** REQUIREMENT **
Below are some records; return all of them exactly as they are.

** EXERCISE DATA **

┌──

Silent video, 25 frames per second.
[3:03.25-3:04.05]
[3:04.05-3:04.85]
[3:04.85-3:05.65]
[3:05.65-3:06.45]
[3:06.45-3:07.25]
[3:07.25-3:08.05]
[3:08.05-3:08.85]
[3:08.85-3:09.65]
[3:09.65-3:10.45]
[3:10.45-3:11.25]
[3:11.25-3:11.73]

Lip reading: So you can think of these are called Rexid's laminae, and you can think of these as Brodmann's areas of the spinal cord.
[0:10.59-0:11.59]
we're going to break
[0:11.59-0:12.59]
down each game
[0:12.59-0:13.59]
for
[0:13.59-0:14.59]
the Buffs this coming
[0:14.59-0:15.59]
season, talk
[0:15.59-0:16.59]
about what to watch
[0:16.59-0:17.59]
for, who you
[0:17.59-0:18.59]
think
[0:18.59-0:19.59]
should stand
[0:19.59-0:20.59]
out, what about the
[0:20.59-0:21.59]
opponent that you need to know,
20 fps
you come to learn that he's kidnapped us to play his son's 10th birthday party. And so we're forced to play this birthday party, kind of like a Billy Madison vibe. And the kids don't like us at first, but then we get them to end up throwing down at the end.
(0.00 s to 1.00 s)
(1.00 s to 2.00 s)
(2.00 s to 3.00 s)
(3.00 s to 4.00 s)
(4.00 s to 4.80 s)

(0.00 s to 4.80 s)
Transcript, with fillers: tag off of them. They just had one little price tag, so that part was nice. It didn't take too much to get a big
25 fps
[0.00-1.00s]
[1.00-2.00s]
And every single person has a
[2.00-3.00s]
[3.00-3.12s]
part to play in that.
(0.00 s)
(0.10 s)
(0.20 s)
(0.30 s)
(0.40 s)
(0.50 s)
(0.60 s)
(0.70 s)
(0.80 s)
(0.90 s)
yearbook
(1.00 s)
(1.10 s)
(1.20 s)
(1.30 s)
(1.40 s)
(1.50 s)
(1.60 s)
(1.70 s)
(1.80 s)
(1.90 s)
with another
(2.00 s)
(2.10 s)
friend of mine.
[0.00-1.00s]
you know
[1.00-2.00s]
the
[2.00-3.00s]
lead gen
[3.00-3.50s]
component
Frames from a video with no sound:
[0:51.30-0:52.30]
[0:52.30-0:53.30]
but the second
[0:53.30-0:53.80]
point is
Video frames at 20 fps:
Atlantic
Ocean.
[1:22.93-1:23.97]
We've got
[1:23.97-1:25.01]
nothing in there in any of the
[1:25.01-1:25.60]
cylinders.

└──

** FINISHED TASK **
Silent video, 25 frames per second.
[3:03.25-3:04.05]
[3:04.05-3:04.85]
[3:04.85-3:05.65]
[3:05.65-3:06.45]
[3:06.45-3:07.25]
[3:07.25-3:08.05]
[3:08.05-3:08.85]
[3:08.85-3:09.65]
[3:09.65-3:10.45]
[3:10.45-3:11.25]
[3:11.25-3:11.73]

Lip reading: So you can think of these are called Rexid's laminae, and you can think of these as Brodmann's areas of the spinal cord.
[0:10.59-0:11.59]
we're going to break
[0:11.59-0:12.59]
down each game
[0:12.59-0:13.59]
for
[0:13.59-0:14.59]
the Buffs this coming
[0:14.59-0:15.59]
season, talk
[0:15.59-0:16.59]
about what to watch
[0:16.59-0:17.59]
for, who you
[0:17.59-0:18.59]
think
[0:18.59-0:19.59]
should stand
[0:19.59-0:20.59]
out, what about the
[0:20.59-0:21.59]
opponent that you need to know,
20 fps
you come to learn that he's kidnapped us to play his son's 10th birthday party. And so we're forced to play this birthday party, kind of like a Billy Madison vibe. And the kids don't like us at first, but then we get them to end up throwing down at the end.
(0.00 s to 1.00 s)
(1.00 s to 2.00 s)
(2.00 s to 3.00 s)
(3.00 s to 4.00 s)
(4.00 s to 4.80 s)

(0.00 s to 4.80 s)
Transcript, with fillers: tag off of them. They just had one little price tag, so that part was nice. It didn't take too much to get a big
25 fps
[0.00-1.00s]
[1.00-2.00s]
And every single person has a
[2.00-3.00s]
[3.00-3.12s]
part to play in that.
(0.00 s)
(0.10 s)
(0.20 s)
(0.30 s)
(0.40 s)
(0.50 s)
(0.60 s)
(0.70 s)
(0.80 s)
(0.90 s)
yearbook
(1.00 s)
(1.10 s)
(1.20 s)
(1.30 s)
(1.40 s)
(1.50 s)
(1.60 s)
(1.70 s)
(1.80 s)
(1.90 s)
with another
(2.00 s)
(2.10 s)
friend of mine.
[0.00-1.00s]
you know
[1.00-2.00s]
the
[2.00-3.00s]
lead gen
[3.00-3.50s]
component
Frames from a video with no sound:
[0:51.30-0:52.30]
[0:52.30-0:53.30]
but the second
[0:53.30-0:53.80]
point is
Video frames at 20 fps:
Atlantic
Ocean.
[1:22.93-1:23.97]
We've got
[1:23.97-1:25.01]
nothing in there in any of the
[1:25.01-1:25.60]
cylinders.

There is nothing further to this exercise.